Face au désinvestissement de nombreux salariés, les entreprises doivent savoir comprendre ce qui intéresse vraiment les salariés et l’intégrer pleinement à toute stratégie de communication interne.
Chefs d’entreprises, dirigeants, top management… Chacun le perçoit de plus en plus nettement : depuis que le travail a été stoppé net par la crise sanitaire, le retour à l’entreprise s’est fait cahin-caha, et le retour à «la normale» ne s’est pas véritablement opéré. Chacun observe différentes formes de retrait. De la démission à grand fracas au quiet-quitting plus silencieux et passif, en passant par un simple désenchantement, toutes les nuances sont possibles. Ces comportements croisent le plus souvent avec une envie de moins en moins forte de s’informer sur l’entreprise.
L’accumulation des plateformes, des canaux et la surabondance de mails incitent même les salariés à se désinformer. Un salarié sur dix seulement trouve qu’il est «gagnant» à s’investir dans son travail. Dans toutes les enquêtes internes que mène l’Institut Bona fidé, les collaborateurs nous parlent quasi-systématiquement silos, trop-plein d’infos, manque de ciblage et contenus peu adaptés à leurs attentes. Et avouent ne plus lire et entendre, ou en tout cas plus beaucoup, tout en déplorant en même temps de ne pas être assez considérés et entendus.
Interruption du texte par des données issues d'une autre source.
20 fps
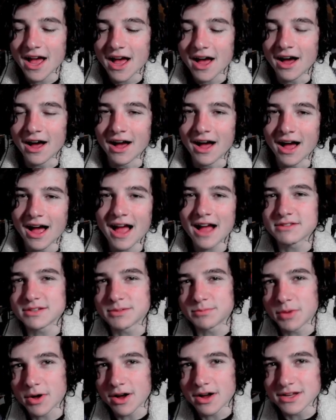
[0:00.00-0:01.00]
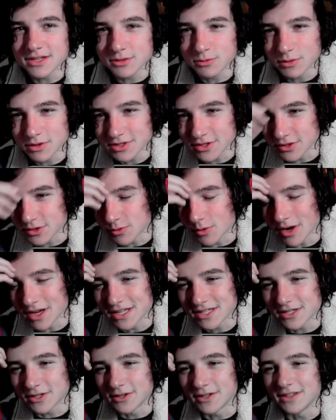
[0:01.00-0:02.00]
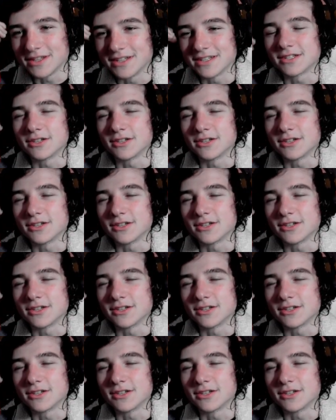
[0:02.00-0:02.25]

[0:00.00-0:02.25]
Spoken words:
have to pause once or twice during this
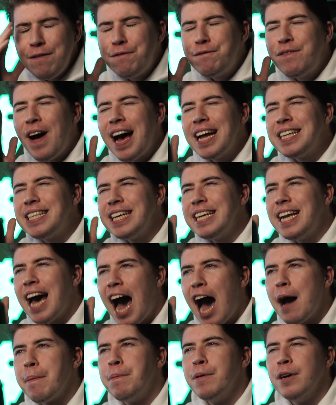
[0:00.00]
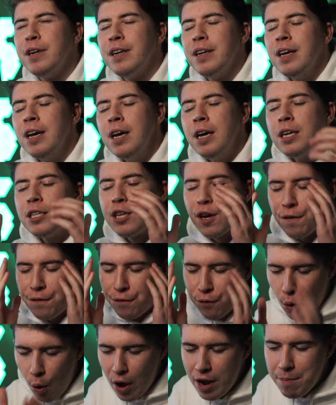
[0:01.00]
If that did happen to
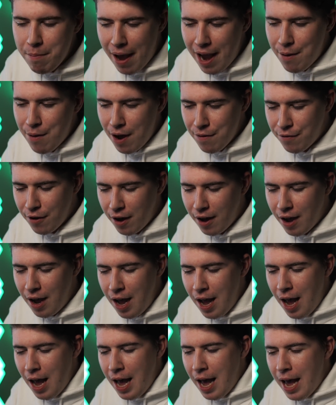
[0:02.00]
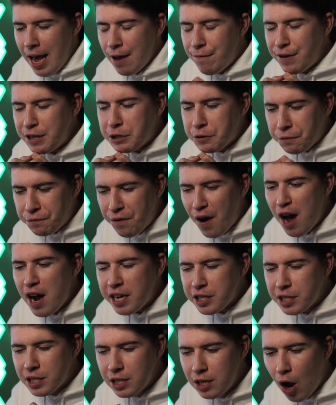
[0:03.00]
Floyd Mayweather, if his
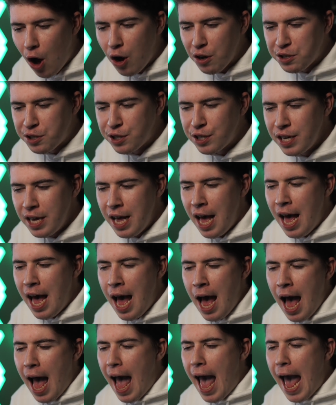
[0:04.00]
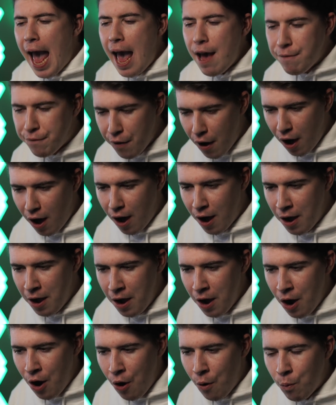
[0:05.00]
first loss ever
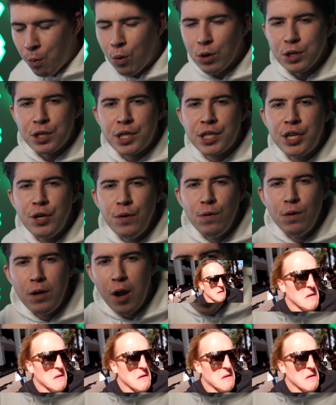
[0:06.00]
was to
Faut-il en conclure que l’entreprise n’intéresse plus les premiers concernés ? Probablement pas. En revanche, comprendre et partir de ce qui intéresse vraiment les salariés est une pratique encore trop rare en entreprise. On le savait depuis longtemps : aucun dirigeant ne parvient à remplir sa mission sans une forte dose de convictions, de mobilisation, d’énergie et de sens donné à son action. On le sait désormais, les salariés sont dans la même situation et, surtout, osent le formuler, à un moment où l’amélioration du marché du travail inverse le rapport de force employeur/employé et redonne à certains une marge de négociation.
Changer de paradigme
Il faut donc changer de paradigme. L’information en entreprise a jusqu’à présent trop répondu à une seule logique d’émetteur, sans se soucier de l’évolution des perceptions, des représentations et des visions du monde du public interne. Il est temps de ne plus se contenter des seuls audits de contenus et d’usages des outils pour se poser les questions suivantes : à quoi s’intéressent les salariés ? Qu’est-ce qui compte vraiment pour eux ? Qu’est ce qui les touche ? L’impact environnemental de l’entreprise ? Sa politique d’égalité hommes-femmes ? Sa politique d’inclusion ? Sa logique de partage de la valeur ? Sa vision stratégique du futur ? Sa capacité à innover ? Son histoire et la mémoire de ses équipes ?
Il faut désormais s’adresser à des communautés d’intérêts, les rendre actives dans le process d’information qu’on leur destine, et repenser ainsi la stratégie de contenus qu’on leur adresse. Aucune stratégie de «considération» de l’interne ne tiendra dans les années qui viennent sans tenir compte de cette opinion interne qui émerge progressivement mais sûrement, comme il existe une opinion publique constituante de la société, et dont on se préoccupe en permanence.
Comprendre l’opinion interne, l’intégrer pleinement à toute stratégie de communication, recréer du collectif autour de communautés d’intérêts, prendre en charge les nouveaux enjeux «politiques» : voilà des pistes pour repenser une communication en entreprise féconde, recréatrice de liens et de sens. Cela passe sans doute aussi par la nécessité de repenser la place et le rôle du manager dans le processus d’écoute, de dialogue et de mise en mouvement. Tout particulièrement à un moment où le télétravail rend complexe la capacité de se réunir, et où l’entreprise est percutée et fragilisée dans son espace-temps.